Representationalism is a general thesis about the phenomenal character of conscious experience, be it perceptual or affective. All there is to the phenomenal experience of seeing blue --according to reprentationalists-- is the visual representation of something as blue. Visual experience of colour does not involve any colour “feels”; the phenomenal character, the “what it’s like” of the visual state, is exhausted by its representational nature. Similarly, for representationalism, all there is to the phenomenology of a mood state, the “what it’s like” to be, for instance, in a state of anxiety, is the representation of the peril one encounters. A representationalist about moods may assert that, as in the case of the phenomenology of seeing blue there is nothing more to the experience than the representation of something as blue, so in the case of a depressive mood, there is nothing more to the phenomenology of the experience than the representation of one’s environment as devoid of prospects or significance.
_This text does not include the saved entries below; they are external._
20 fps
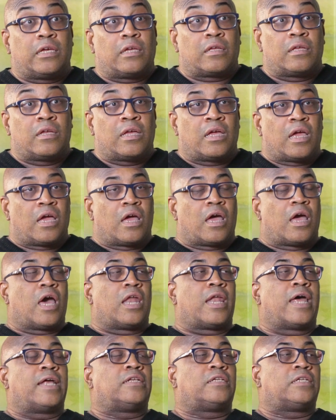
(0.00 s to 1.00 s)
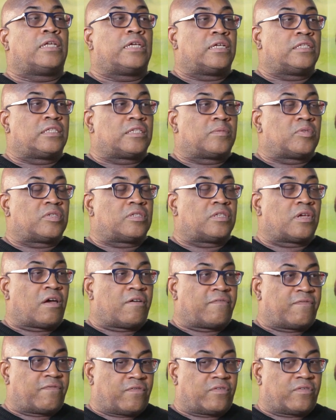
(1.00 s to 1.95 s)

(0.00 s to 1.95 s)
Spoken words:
Mm-hmm. And I did some stuff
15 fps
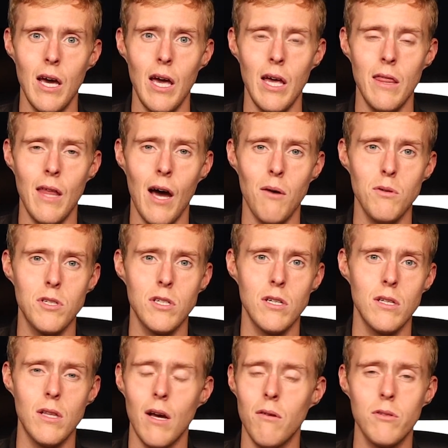And that was
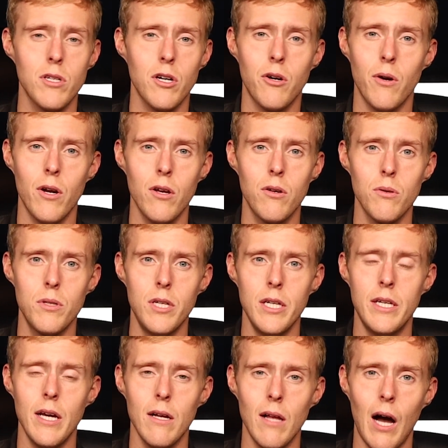a that was a critical
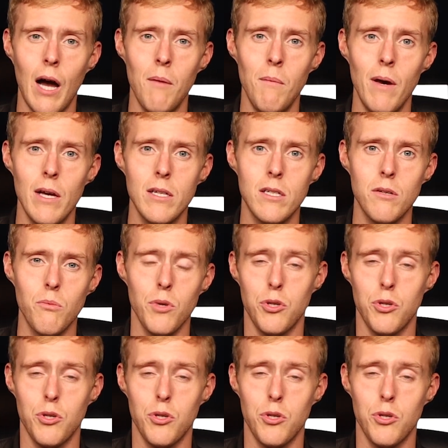detail I missed,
I shall examine three accounts of intentionality developed within the representationalist camp, and I shall show that they incur serious phenomenological and metaphysical costs.

As a way of entering those issues, let me first make some general remarks which, in my view, should inform our discussion of moods. Keeping in mind those remarks may facilitate the inquiry into the phenomena that representationalists purport to explain; it will also help the reader assess the plausibility of the premises which ground my own analysis.

2 Standpoint

A theory of moods should respect their distinctiveness as a type of affective experience. As affective experiences, moods have a phenomenal aspect that is primarily open to the first-person standpoint. The agent’s own access to her mood is, in that sense, privileged.Footnote 5 However, that fact does not preclude the significance of third-personal research. On the contrary, some aspects of mood, including its cognitive outlook and behavioral manifestations, may be illuminatingly interpreted by attendant observers or engaged interlocutors.Footnote 6 When it comes to one’s knowledge of one’s own affective experience, “privileged” does not mean “exclusive”.
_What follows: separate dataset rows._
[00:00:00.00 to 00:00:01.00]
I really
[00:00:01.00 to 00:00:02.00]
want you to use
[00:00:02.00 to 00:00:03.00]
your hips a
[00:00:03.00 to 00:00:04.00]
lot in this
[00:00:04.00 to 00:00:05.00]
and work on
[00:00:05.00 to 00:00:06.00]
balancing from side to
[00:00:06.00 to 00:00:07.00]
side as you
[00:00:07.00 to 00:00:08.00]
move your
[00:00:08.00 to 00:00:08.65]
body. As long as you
Correspondingly, it is worth stressing the significance of the standpoint from which the discourse on mood is articulated. An emotion typically directs an agent’s attention to the world outside herself; consequently, the agent’s narration of her emotional state can employ the subject/object dichotomies which pertain, for instance, to the description of perceptual experience.Footnote 7 In its turn, that type of discourse facilitates a sense of distance from one’s own emotional state, which may increase the reliability of the subject’s own narration.

In the case of moods, the epistemic situation of the agent is quite different. Mood is experienced as apparently both all-encompassing and irrevocably intimate. As all-encompassing, mood seems to leave nothing out of its purview, thus rendering difficult the process of telling what is, from what is not, directly relevant to the arising or maintenance of that state. As irrevocably intimate, mood requires special effort for detaching oneself from its grip; hence, from a first-person standpoint, an impartial description of mood’s characteristics is often hard to achieve.
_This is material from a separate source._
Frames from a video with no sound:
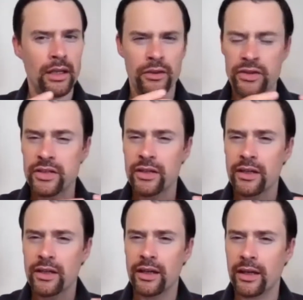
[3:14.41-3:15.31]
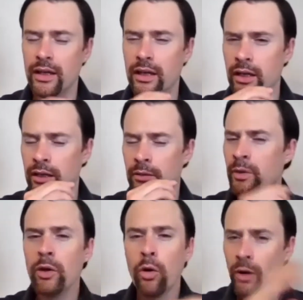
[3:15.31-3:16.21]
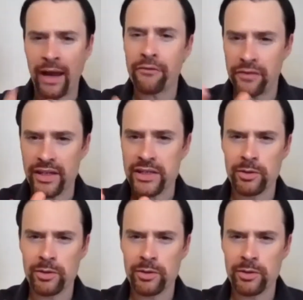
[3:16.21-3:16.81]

there's we all have this.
Nevertheless, the phenomenal aspect of mood experience, the way it feels to be depressed or in a state of euphoria, is primordially open to the subject whose experience it is. Accordingly, our approach should strike a balance between the phenomenological starkness of third-person observations, and the narrative partiality of first-person descriptions. As we shall see, representationalism purports to resolve this problem, by treating the phenomenal aspects of affectivity as dependent upon, or even exhausted by, the features of the world represented by the mood experience.

3 Distinctiveness

No less significant is to attend to the distinctive character of mood experience. The methodological problem here is twofold. One is to brush over any differences between moods and emotions, recasting the former as a sub-type of the latter; such an approach ends up treating emotion as the sole occupant of a homogenous affective landscape.Footnote 8 The other is to conceive of moods as constitutionally different from emotions, located at a different region of the mental domain, and deprived of the characteristics which give emotional experience its meaningfulness. That approach leads to what I would call a ‘hybrid theory’ of affectivity, which reserves exclusively higher-level features for emotion (intelligence, conceptuality, rationality), and leaves more primitive characteristics for moods (as causally overdetermined, non-conceptual, reflex phenomena).Footnote 9

A related point concerns the debate over the intentionality of moods. Granted that emotions are intentional states --as I believe they are-- and on the assumption that affectivity is not some disjoint, irregular domain --as I think it is not-- it is inferred that moods, as part of that domain, share with emotive states one of their essential characteristics, i.e., their intentionality.Footnote 10 The inference might reasonable, but its ground is not stable. Ideally, we would want our theory of mood phenomena to arise out of an exploration of the phenomena themselves; instead, what we are offered is a claim driven by a wish for theoretical completeness. The desire to present a rounded approach to mental phenomena may come at the price of misrepresenting some phenomena which might not be easily amenable to that approach. As we shall see, some representationalists are vulnerable to that challenge, because in their urge to reduce the phenomenal to the intentional, they do not devote sufficient time in establishing what needs to be shown in the first place, namely that moods are indeed intentional. It might be best, therefore, to approach the issue of intentionality of moods, as a distinctive kind of mental phenomena, through a different route.

4 Intelligibility

During affective experience, even when everything appears meaningless, the affect itself is not a meaningless occurrence. Every mood, be it positive, negative, or neutral, appears to have some significance. I would suggest that the significance of mood is double-arrowed: a mood indicates something for the life of the person undergoing the experience, while it points at a value laden aspect of the surrounding world. That “pointing at” is a kind of intentionality; and its invocation has explanatory value, because it helps to render the whole experience intelligible.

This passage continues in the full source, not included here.